Misconceptions About Meditation

Whenever I ask someone if they meditate, a very common response is, “Oh I’ve tried that, but I can’t do it” or “I’m not good at it.”

That is because the common idea about meditation is that the goal is to quiet the mind (left brain).  If we go into meditation with the goal of quieting the mind it can be very difficult.  That would be like telling yourself not to blink, or not to swallow.  Telling yourself not to think is very tricky indeed.

Instead, if we go into the meditation with the goal of training the mind to focus, a quiet mind is something  that will eventually happen all by itself, without you even trying.  It is a byproduct of the meditation.  But the more you try to make it happen, the more it will elude you.

The mind (left brain) is like an unruly child that has never had any discipline. In meditation we have to distract it and give it a task to do. And…hear this…you will NOT be able to stay on task, especially at first. No one can, because the mind is not trained to do that. After only just a short while the mind will go running off, thinking about something it forgot to do yesterday or worrying about something that might happen tomorrow……and you might be out there for 5 minutes before you realize you are not doing the task. It does not matter! You just bring yourself back to the task and start over, again, and again, and again. It does not matter if you have to start over 100 times in 20 minutes. Just do it and you will get better at it.  Do not worry if you think the meditation was a mess.  You will still benefit.  Very soon you will begin to notice a difference in your days!

A simple meditation I start people out with is counting the breaths. Sit in a comfortable char with your feet flat on the floor or you can do this lying down (if you can stay awake).  Make sure your spine is erect (if sitting) and relaxed, with your eyes closed.  (Use whatever props you need to to support your body so you can relax)  Count 4 breaths and then start over and count 3 breaths, start over and count 2 breaths, then one. Then start all over again with 4.  Repeat this for 15-20 minutes a day.

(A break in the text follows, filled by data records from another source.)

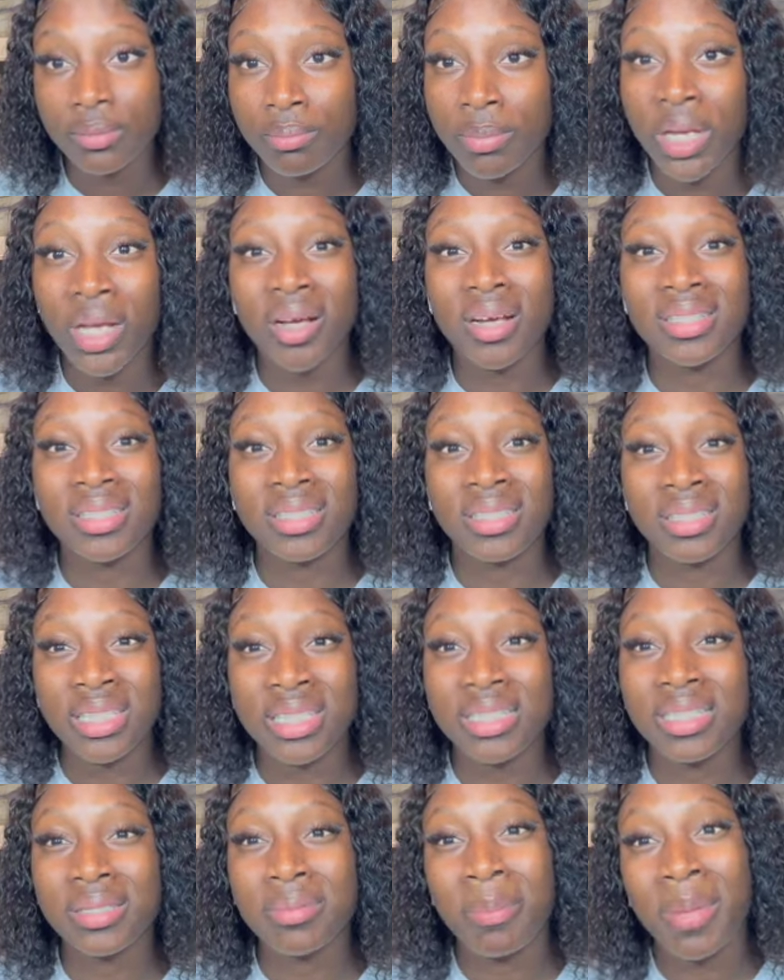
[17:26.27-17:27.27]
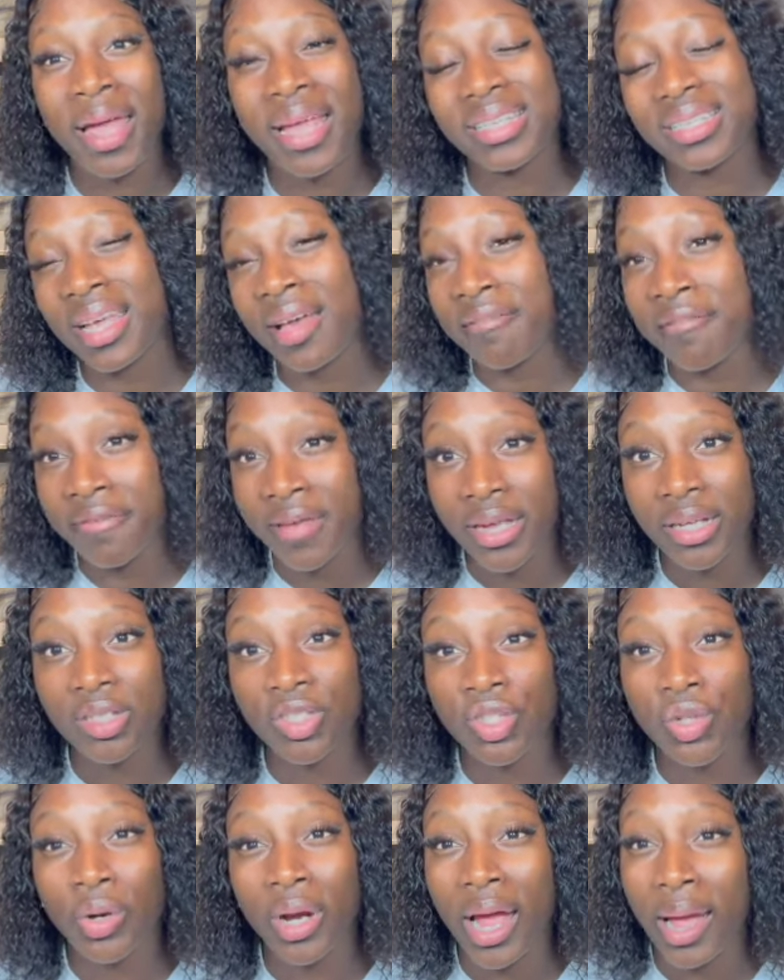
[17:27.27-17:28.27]
because this might
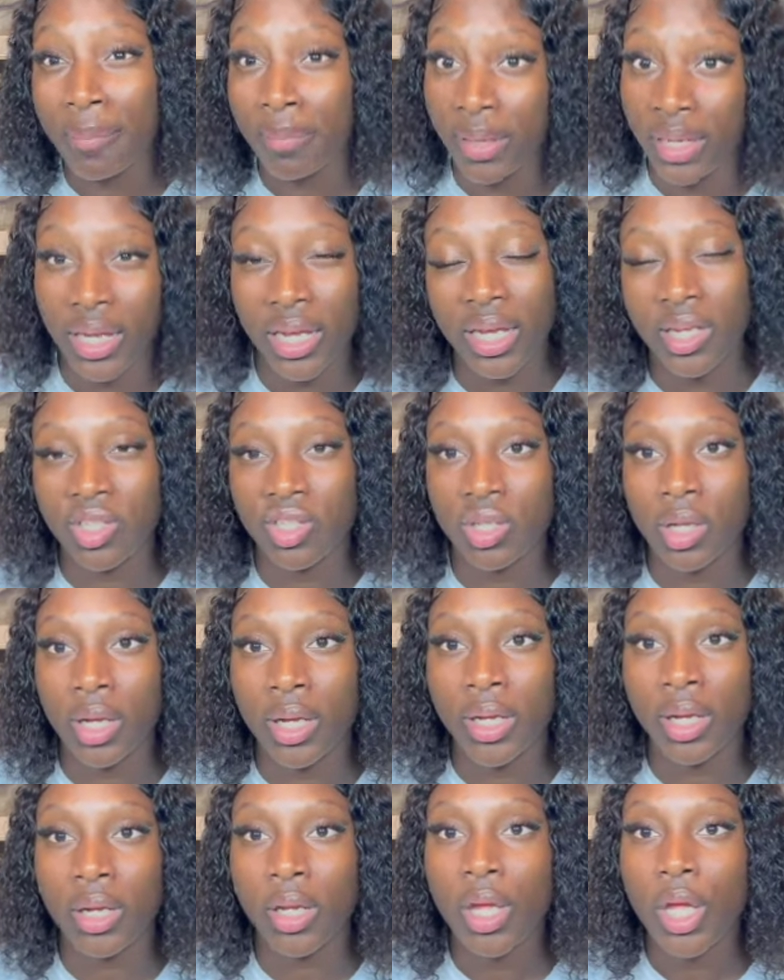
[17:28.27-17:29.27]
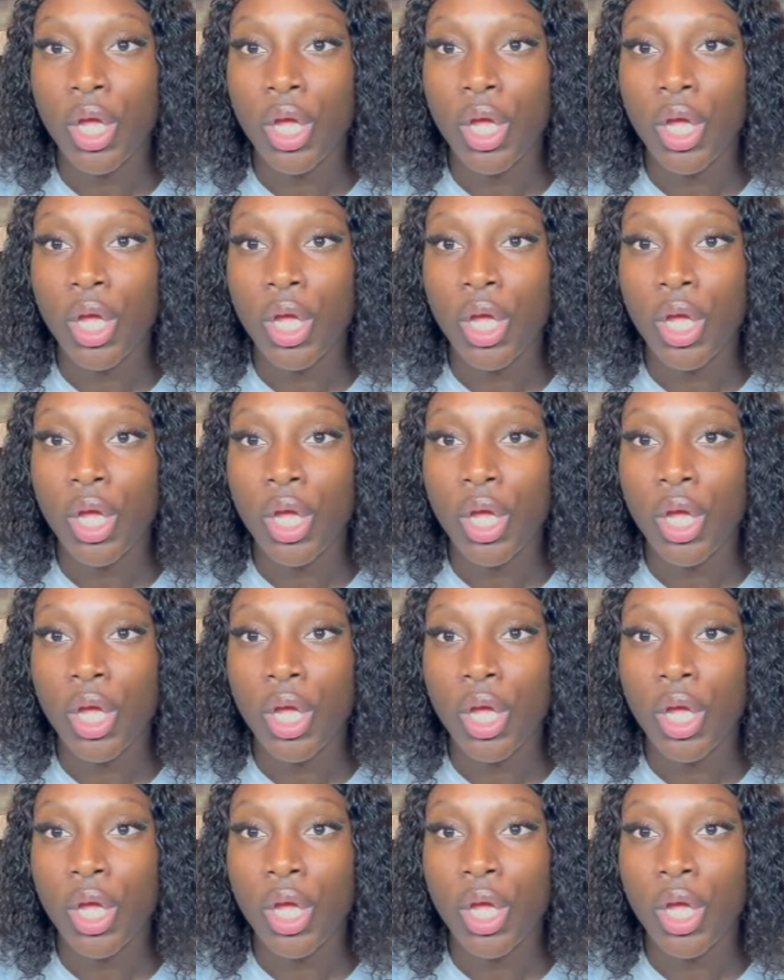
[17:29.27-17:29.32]
affect your application.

Finding the right time of day to do this is important.  For some, first thing in the morning is best for them.  For others it works best just before bedtime.  For others, getting up in the middle of the night works really well.  (When I began meditating my children were small and the middle of the night was the only time I knew I was not going to be interupted by kids, dogs, doorbells, phones, husband etc….It is still my favorite time to meditate.)  Your goal is to stay awake during the whole meditation.  If you fall asleep now and then it is not a big deal but if it happens often, try a different time of day.

Finding the right time place to do your meditation is important.  Try to find a space that will be quiet and you will be undisturbed.  Try to make this space special.  Create an  alter of  sorts with special things nearby.

Also, there are a million ways to meditate.  Meditation does not need to be done while sitting or lying down with our eyes closed. We can meditate while washing dishes, or driving a car, or taking the dog for a walk….the key is to be in the present moment. If you are walking the dog, notice the temperature of the air, is there a breeze? Is there a smell in the air? Notice the shrubs and trees and clouds and birds and cars going by, etc…If you are washing the dishes you might notice how wonderful the warm water feels on your hands and feel the slipperiness of the water and the bubbles and notice the texture of the smooth glass you are washing and notice the texture of the cloth you are using etc… Again, you probably won’t be able to focus for long before the mind runs off but that’s OK. Just bring it back again and again…..we are training the mind to focus!

15 or 20 minutes a day is enough (more is great!)  That sound like it should be easy to do but you will find it to be very difficult. The mind will find every excuse in the book to keep you from doing this because it does like to be told what to do.   It likes running all over the place and running the show. The mind, (left brain) takes over in early childhood and it is not a bad thing, it is part of our protective mechanism, it helps us survive childhood. But at some point in everyone’s life, the left brain being in charge no longer serves us….and it can actually become quite unstable.  Meditation can assist to bring the left brain back to its proper place, as a tool, a servant, a resource center, to call on it when we need it, to walk along side us.  We need the left brain, we could not survive in this 3rd dimensional reality without it but if it is out front running the show, we are in trouble.  “So it will thwart your every effort to get it under control. When the left brain is arguing with you, trying to convince you that you can’t meditate now, maybe later, maybe tomorrow, you might have to step up and say “Who is in charge anyway?  But just make the commitment and discipline to do it and it will change your life!